Action item →
Keep the pictures out of the copy and repeat the records exactly.
━━━━━ Records for the task
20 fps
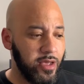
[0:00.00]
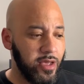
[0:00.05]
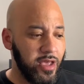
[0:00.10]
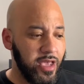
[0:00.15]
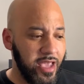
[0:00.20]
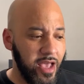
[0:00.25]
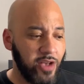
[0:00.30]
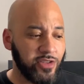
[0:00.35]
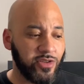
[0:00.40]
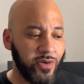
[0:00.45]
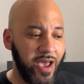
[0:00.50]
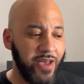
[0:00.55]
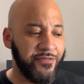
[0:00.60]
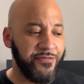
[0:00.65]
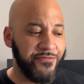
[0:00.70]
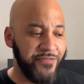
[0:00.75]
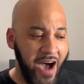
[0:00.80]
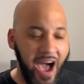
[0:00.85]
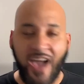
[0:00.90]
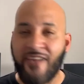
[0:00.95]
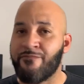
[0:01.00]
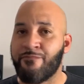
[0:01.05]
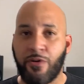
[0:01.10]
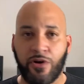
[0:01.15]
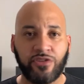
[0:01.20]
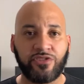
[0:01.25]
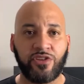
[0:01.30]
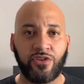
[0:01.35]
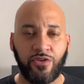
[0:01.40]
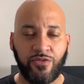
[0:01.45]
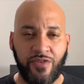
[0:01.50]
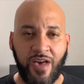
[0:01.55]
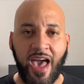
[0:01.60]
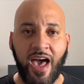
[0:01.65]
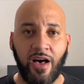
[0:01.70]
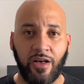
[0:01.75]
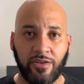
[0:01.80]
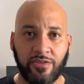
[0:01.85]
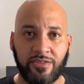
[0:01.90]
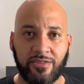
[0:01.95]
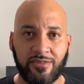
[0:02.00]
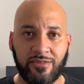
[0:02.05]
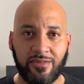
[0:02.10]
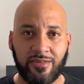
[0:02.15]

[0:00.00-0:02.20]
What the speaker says: He also had 5 personal fouls.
━━━━━━━━━━
Exercise result →
20 fps
[0:00.00]
[0:00.05]
[0:00.10]
[0:00.15]
[0:00.20]
[0:00.25]
[0:00.30]
[0:00.35]
[0:00.40]
[0:00.45]
[0:00.50]
[0:00.55]
[0:00.60]
[0:00.65]
[0:00.70]
[0:00.75]
[0:00.80]
[0:00.85]
[0:00.90]
[0:00.95]
[0:01.00]
[0:01.05]
[0:01.10]
[0:01.15]
[0:01.20]
[0:01.25]
[0:01.30]
[0:01.35]
[0:01.40]
[0:01.45]
[0:01.50]
[0:01.55]
[0:01.60]
[0:01.65]
[0:01.70]
[0:01.75]
[0:01.80]
[0:01.85]
[0:01.90]
[0:01.95]
[0:02.00]
[0:02.05]
[0:02.10]
[0:02.15]

[0:00.00-0:02.20]
What the speaker says: He also had 5 personal fouls.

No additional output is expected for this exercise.